» What needs to be done:
Every record below should be retyped exactly, and no picture should appear in the copy.

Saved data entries
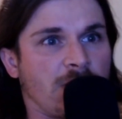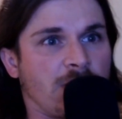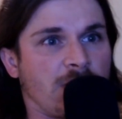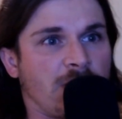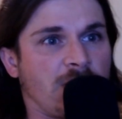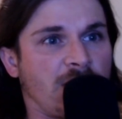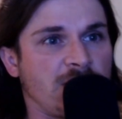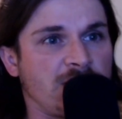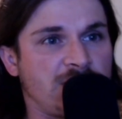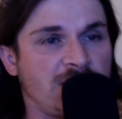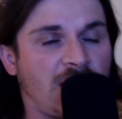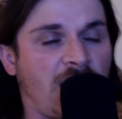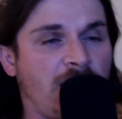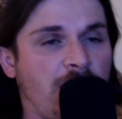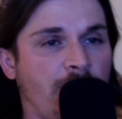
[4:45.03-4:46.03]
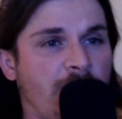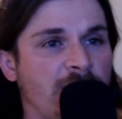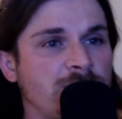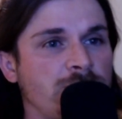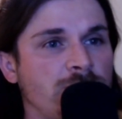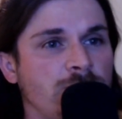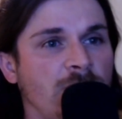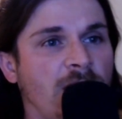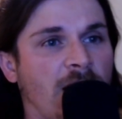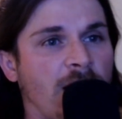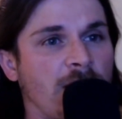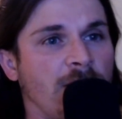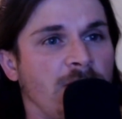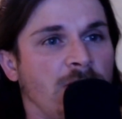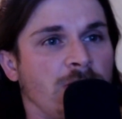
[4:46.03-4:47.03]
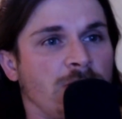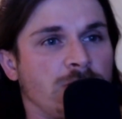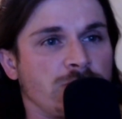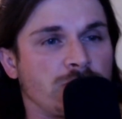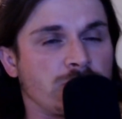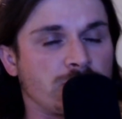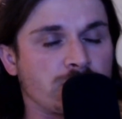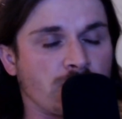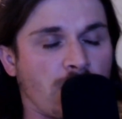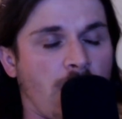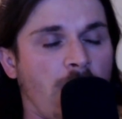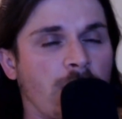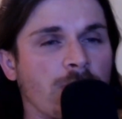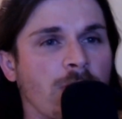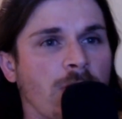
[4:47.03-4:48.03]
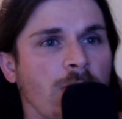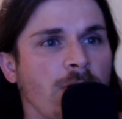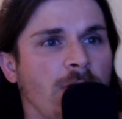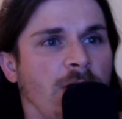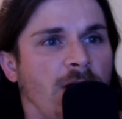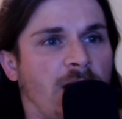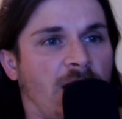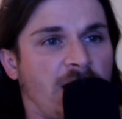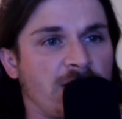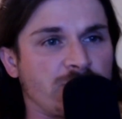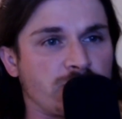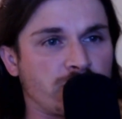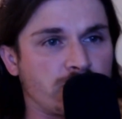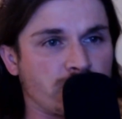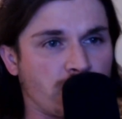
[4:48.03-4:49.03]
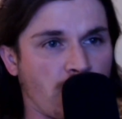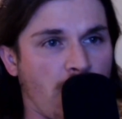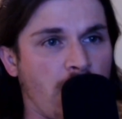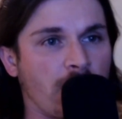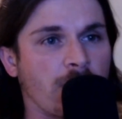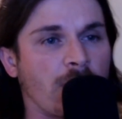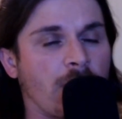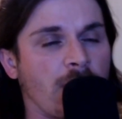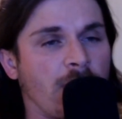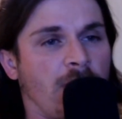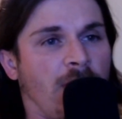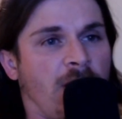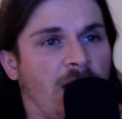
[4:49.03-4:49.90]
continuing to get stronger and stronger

» Finished task:
[4:45.03-4:46.03]
[4:46.03-4:47.03]
[4:47.03-4:48.03]
[4:48.03-4:49.03]
[4:49.03-4:49.90]
continuing to get stronger and stronger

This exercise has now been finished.